9 Feb – Although the Hong Kong film industry is in a dire situation, filmmaker Herman Yau is optimistic that it will turn around sooner or later.
In an interview with Mingpao recently, the "Shock Wave 2" director admitted that making movies have been quite hard for the past few years, what with the Hong Kong protests halting a lot of productions, followed by the pandemic that had restricted filming of new movies, and cinemas from making money.
"But although people said that the current situation is even harder than before, the same could be said of the past. We didn't know what the future would bring back then too, but we still made it through," he said.
"I don't want to be pessimistic. I am always holding onto hope. Whenever I got a job, I work at it. I hope for the best and expect the worst."
The Hong Kong movie, which stars Andy Lau as a former bomb disposal expert, also stars one of Hong Kong's best actors Sean Lau, and Chinese actress Ni Ni.

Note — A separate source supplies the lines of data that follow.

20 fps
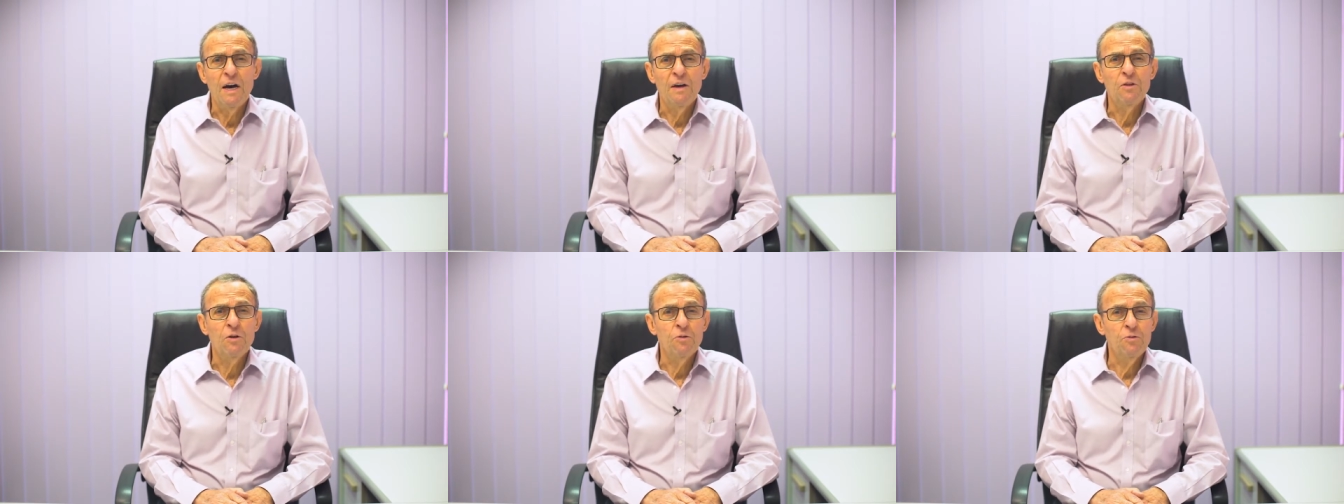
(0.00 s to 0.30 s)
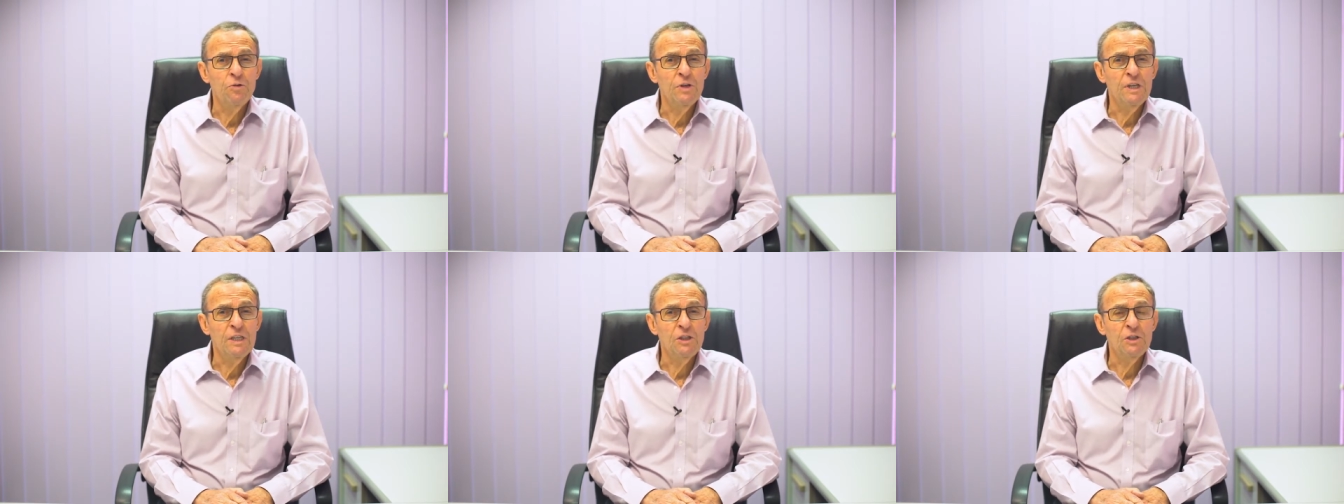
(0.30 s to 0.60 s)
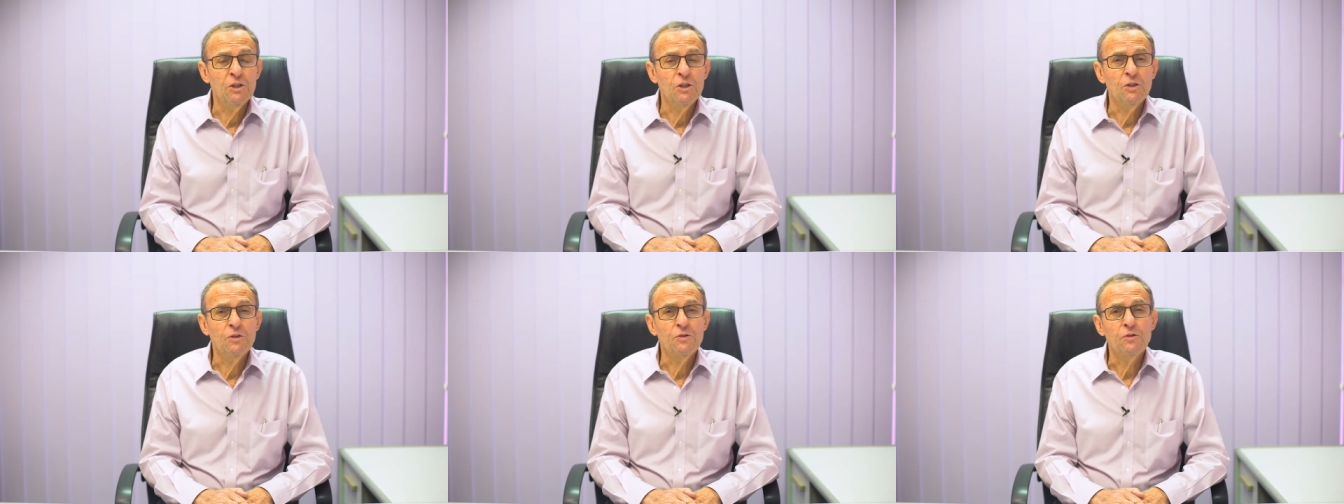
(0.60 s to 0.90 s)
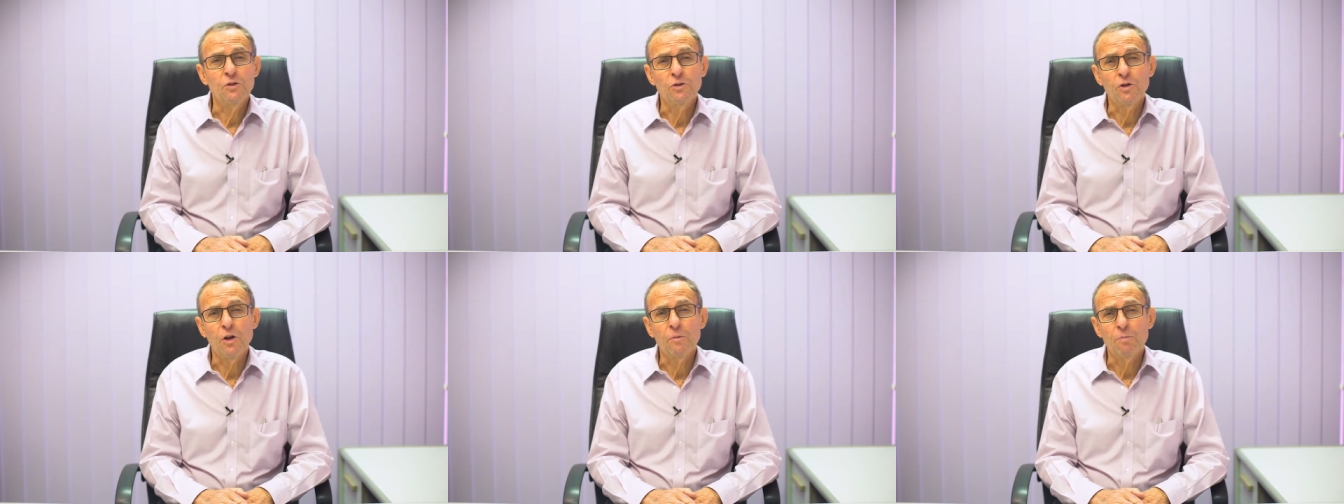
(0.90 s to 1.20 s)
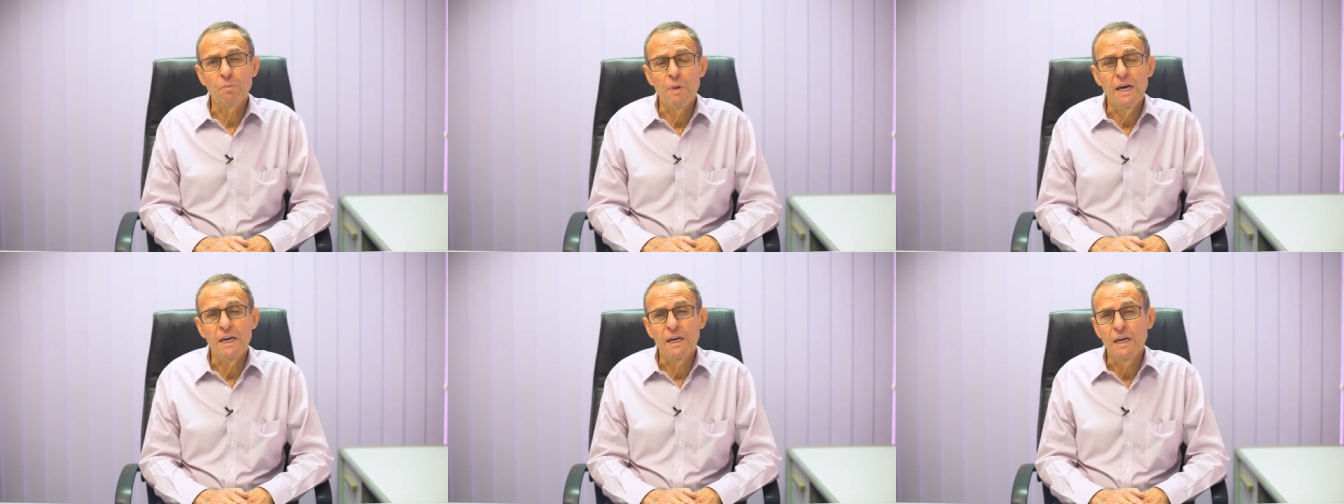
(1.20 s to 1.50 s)
other reasons for not
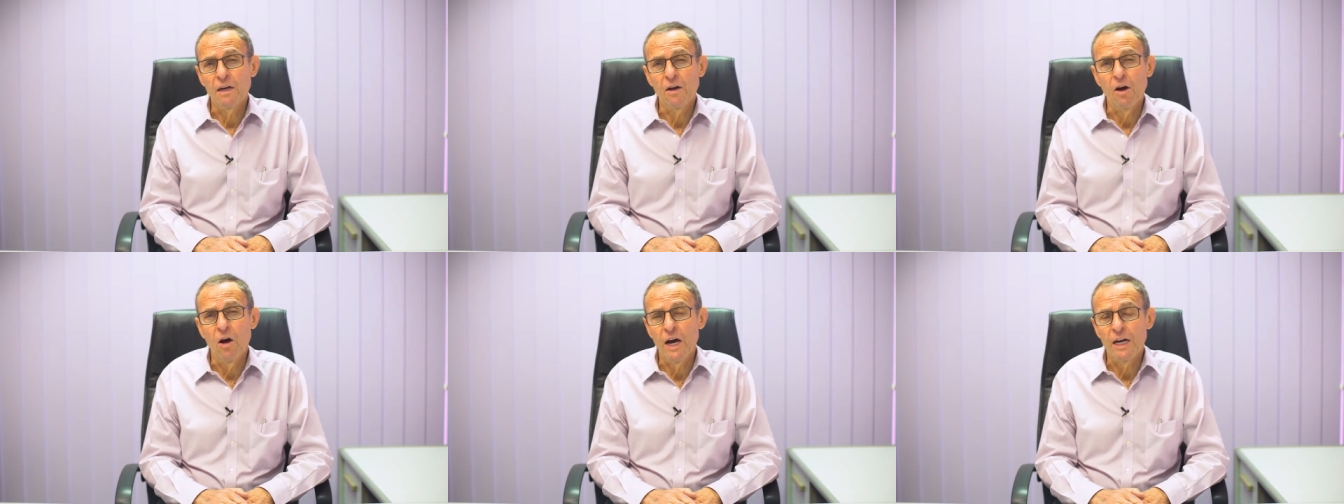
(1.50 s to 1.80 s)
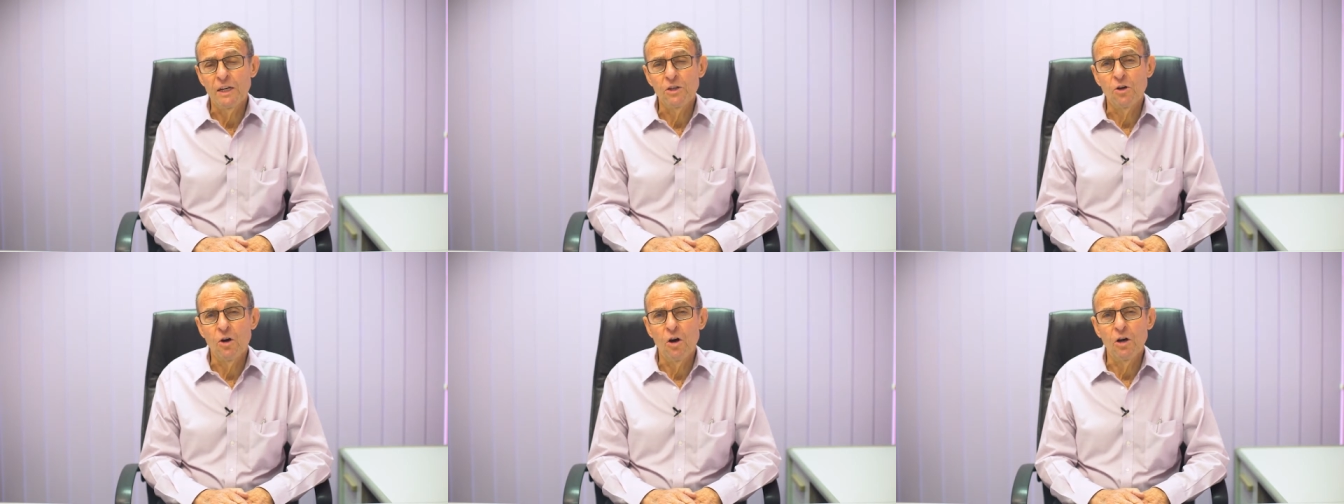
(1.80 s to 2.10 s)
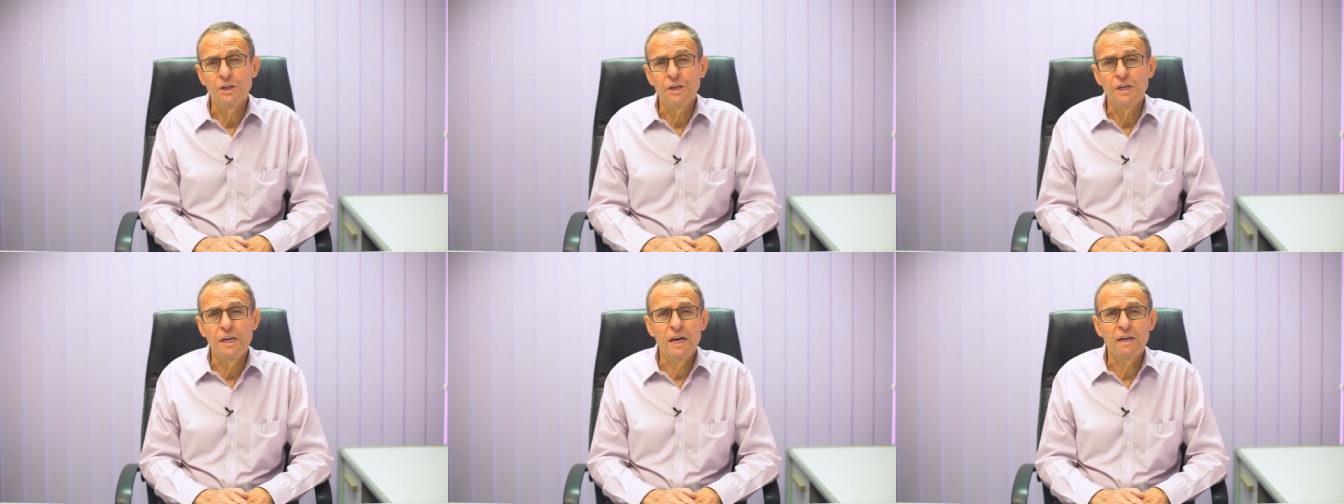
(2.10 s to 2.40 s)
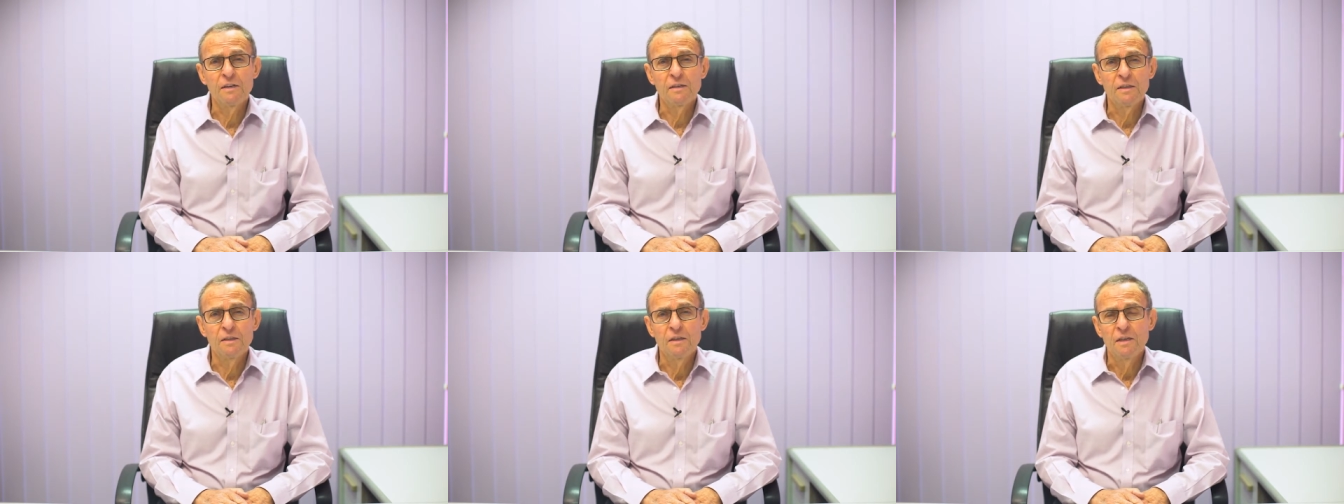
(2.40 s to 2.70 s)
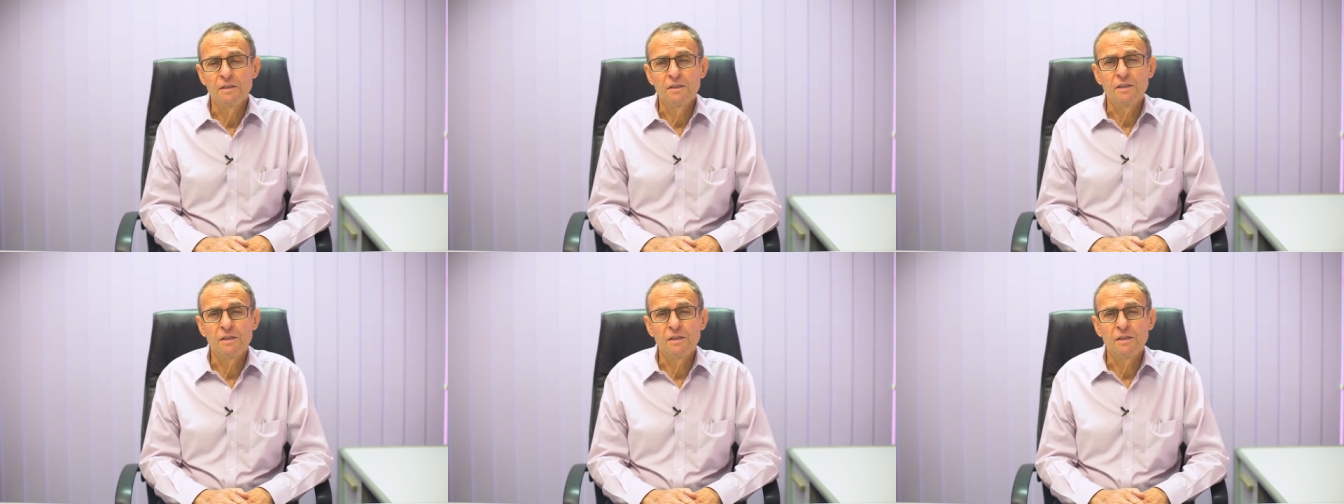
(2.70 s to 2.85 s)
making eye contact,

When mentioned that his movie's own producer Daneil Lam had said that the Hong Kong film industry will never return to its golden age, Herman said that Lam was speaking from the point of view of a producer who would focus on the big projects.
Using the analogy of a big restaurant and a cafe, the director said, "With a big market like mainland China, the bosses will want to focus on the restaurants, which is understandable. But when everybody went to the big restaurants, the cafes suffered and the new generation can't be cultivated. Before this big market existed, everybody can still take risks in the domestic market. Directors in the 1980s like us were raised like this. But big bosses are not interested in taking risk on these small cafes anymore."